*Exercise*:
Starting from the first line, transcribe the whole listing exactly.

*Input data*:

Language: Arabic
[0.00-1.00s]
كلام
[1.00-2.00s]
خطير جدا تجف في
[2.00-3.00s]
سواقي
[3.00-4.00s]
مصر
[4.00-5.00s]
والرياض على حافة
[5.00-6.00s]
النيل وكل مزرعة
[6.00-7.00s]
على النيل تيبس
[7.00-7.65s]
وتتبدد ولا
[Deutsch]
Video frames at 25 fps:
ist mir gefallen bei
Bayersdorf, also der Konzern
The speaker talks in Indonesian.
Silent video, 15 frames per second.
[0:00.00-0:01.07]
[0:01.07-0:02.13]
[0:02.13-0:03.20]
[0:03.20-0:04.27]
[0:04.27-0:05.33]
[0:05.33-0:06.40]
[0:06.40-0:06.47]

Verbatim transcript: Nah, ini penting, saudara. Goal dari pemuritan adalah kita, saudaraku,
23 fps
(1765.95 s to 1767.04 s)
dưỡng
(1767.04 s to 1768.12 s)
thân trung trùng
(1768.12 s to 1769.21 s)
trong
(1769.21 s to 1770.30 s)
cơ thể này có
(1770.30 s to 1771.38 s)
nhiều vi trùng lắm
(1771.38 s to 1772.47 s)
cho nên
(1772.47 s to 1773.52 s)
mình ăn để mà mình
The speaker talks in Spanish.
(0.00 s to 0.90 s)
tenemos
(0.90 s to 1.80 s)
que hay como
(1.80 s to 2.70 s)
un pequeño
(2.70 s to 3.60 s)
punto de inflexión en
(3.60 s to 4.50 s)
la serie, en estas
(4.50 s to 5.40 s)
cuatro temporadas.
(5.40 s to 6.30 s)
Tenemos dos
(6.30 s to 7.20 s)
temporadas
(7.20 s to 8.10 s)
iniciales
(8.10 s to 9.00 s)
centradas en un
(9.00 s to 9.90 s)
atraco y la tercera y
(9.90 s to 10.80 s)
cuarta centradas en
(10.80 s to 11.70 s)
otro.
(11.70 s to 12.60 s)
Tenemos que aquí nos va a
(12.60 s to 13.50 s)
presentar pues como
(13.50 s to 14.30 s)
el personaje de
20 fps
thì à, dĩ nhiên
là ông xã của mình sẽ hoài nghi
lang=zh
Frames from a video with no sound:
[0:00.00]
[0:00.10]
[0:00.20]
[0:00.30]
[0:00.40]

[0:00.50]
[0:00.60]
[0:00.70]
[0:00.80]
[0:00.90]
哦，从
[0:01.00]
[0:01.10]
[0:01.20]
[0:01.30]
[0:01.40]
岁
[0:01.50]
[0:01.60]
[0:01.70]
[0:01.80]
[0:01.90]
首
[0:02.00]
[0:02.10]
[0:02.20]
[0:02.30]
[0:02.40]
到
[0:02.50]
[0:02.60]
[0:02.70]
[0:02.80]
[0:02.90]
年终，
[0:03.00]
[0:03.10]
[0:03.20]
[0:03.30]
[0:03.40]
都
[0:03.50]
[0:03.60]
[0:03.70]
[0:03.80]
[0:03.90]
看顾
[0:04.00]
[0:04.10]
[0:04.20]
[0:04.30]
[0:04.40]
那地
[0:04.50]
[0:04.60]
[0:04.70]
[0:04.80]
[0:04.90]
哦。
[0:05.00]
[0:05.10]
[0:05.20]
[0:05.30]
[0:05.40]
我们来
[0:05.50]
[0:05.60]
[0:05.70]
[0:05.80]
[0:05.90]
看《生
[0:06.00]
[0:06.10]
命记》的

*Output for this exercise*:
Language: Arabic
[0.00-1.00s]
كلام
[1.00-2.00s]
خطير جدا تجف في
[2.00-3.00s]
سواقي
[3.00-4.00s]
مصر
[4.00-5.00s]
والرياض على حافة
[5.00-6.00s]
النيل وكل مزرعة
[6.00-7.00s]
على النيل تيبس
[7.00-7.65s]
وتتبدد ولا
[Deutsch]
Video frames at 25 fps:
ist mir gefallen bei
Bayersdorf, also der Konzern
The speaker talks in Indonesian.
Silent video, 15 frames per second.
[0:00.00-0:01.07]
[0:01.07-0:02.13]
[0:02.13-0:03.20]
[0:03.20-0:04.27]
[0:04.27-0:05.33]
[0:05.33-0:06.40]
[0:06.40-0:06.47]

Verbatim transcript: Nah, ini penting, saudara. Goal dari pemuritan adalah kita, saudaraku,
23 fps
(1765.95 s to 1767.04 s)
dưỡng
(1767.04 s to 1768.12 s)
thân trung trùng
(1768.12 s to 1769.21 s)
trong
(1769.21 s to 1770.30 s)
cơ thể này có
(1770.30 s to 1771.38 s)
nhiều vi trùng lắm
(1771.38 s to 1772.47 s)
cho nên
(1772.47 s to 1773.52 s)
mình ăn để mà mình
The speaker talks in Spanish.
(0.00 s to 0.90 s)
tenemos
(0.90 s to 1.80 s)
que hay como
(1.80 s to 2.70 s)
un pequeño
(2.70 s to 3.60 s)
punto de inflexión en
(3.60 s to 4.50 s)
la serie, en estas
(4.50 s to 5.40 s)
cuatro temporadas.
(5.40 s to 6.30 s)
Tenemos dos
(6.30 s to 7.20 s)
temporadas
(7.20 s to 8.10 s)
iniciales
(8.10 s to 9.00 s)
centradas en un
(9.00 s to 9.90 s)
atraco y la tercera y
(9.90 s to 10.80 s)
cuarta centradas en
(10.80 s to 11.70 s)
otro.
(11.70 s to 12.60 s)
Tenemos que aquí nos va a
(12.60 s to 13.50 s)
presentar pues como
(13.50 s to 14.30 s)
el personaje de
20 fps
thì à, dĩ nhiên
là ông xã của mình sẽ hoài nghi
lang=zh
Frames from a video with no sound:
[0:00.00]
[0:00.10]
[0:00.20]
[0:00.30]
[0:00.40]

[0:00.50]
[0:00.60]
[0:00.70]
[0:00.80]
[0:00.90]
哦，从
[0:01.00]
[0:01.10]
[0:01.20]
[0:01.30]
[0:01.40]
岁
[0:01.50]
[0:01.60]
[0:01.70]
[0:01.80]
[0:01.90]
首
[0:02.00]
[0:02.10]
[0:02.20]
[0:02.30]
[0:02.40]
到
[0:02.50]
[0:02.60]
[0:02.70]
[0:02.80]
[0:02.90]
年终，
[0:03.00]
[0:03.10]
[0:03.20]
[0:03.30]
[0:03.40]
都
[0:03.50]
[0:03.60]
[0:03.70]
[0:03.80]
[0:03.90]
看顾
[0:04.00]
[0:04.10]
[0:04.20]
[0:04.30]
[0:04.40]
那地
[0:04.50]
[0:04.60]
[0:04.70]
[0:04.80]
[0:04.90]
哦。
[0:05.00]
[0:05.10]
[0:05.20]
[0:05.30]
[0:05.40]
我们来
[0:05.50]
[0:05.60]
[0:05.70]
[0:05.80]
[0:05.90]
看《生
[0:06.00]
[0:06.10]
命记》的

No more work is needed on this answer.